ACTIVITY: Write out the entries again. Match each one exactly.

Data excerpts
Segment Open

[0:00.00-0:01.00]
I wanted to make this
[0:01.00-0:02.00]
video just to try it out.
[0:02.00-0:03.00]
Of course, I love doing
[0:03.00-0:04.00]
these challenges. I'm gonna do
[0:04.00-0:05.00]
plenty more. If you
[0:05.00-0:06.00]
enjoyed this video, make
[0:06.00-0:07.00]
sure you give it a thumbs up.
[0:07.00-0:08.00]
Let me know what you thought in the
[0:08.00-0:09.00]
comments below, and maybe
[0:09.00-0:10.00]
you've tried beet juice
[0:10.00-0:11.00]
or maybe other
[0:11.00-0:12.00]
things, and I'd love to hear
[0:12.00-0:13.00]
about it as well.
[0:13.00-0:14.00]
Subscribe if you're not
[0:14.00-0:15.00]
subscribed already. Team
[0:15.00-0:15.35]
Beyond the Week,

Segment Closed

OUTPUT OF THE EXERCISE:
[0:00.00-0:01.00]
I wanted to make this
[0:01.00-0:02.00]
video just to try it out.
[0:02.00-0:03.00]
Of course, I love doing
[0:03.00-0:04.00]
these challenges. I'm gonna do
[0:04.00-0:05.00]
plenty more. If you
[0:05.00-0:06.00]
enjoyed this video, make
[0:06.00-0:07.00]
sure you give it a thumbs up.
[0:07.00-0:08.00]
Let me know what you thought in the
[0:08.00-0:09.00]
comments below, and maybe
[0:09.00-0:10.00]
you've tried beet juice
[0:10.00-0:11.00]
or maybe other
[0:11.00-0:12.00]
things, and I'd love to hear
[0:12.00-0:13.00]
about it as well.
[0:13.00-0:14.00]
Subscribe if you're not
[0:14.00-0:15.00]
subscribed already. Team
[0:15.00-0:15.35]
Beyond the Week,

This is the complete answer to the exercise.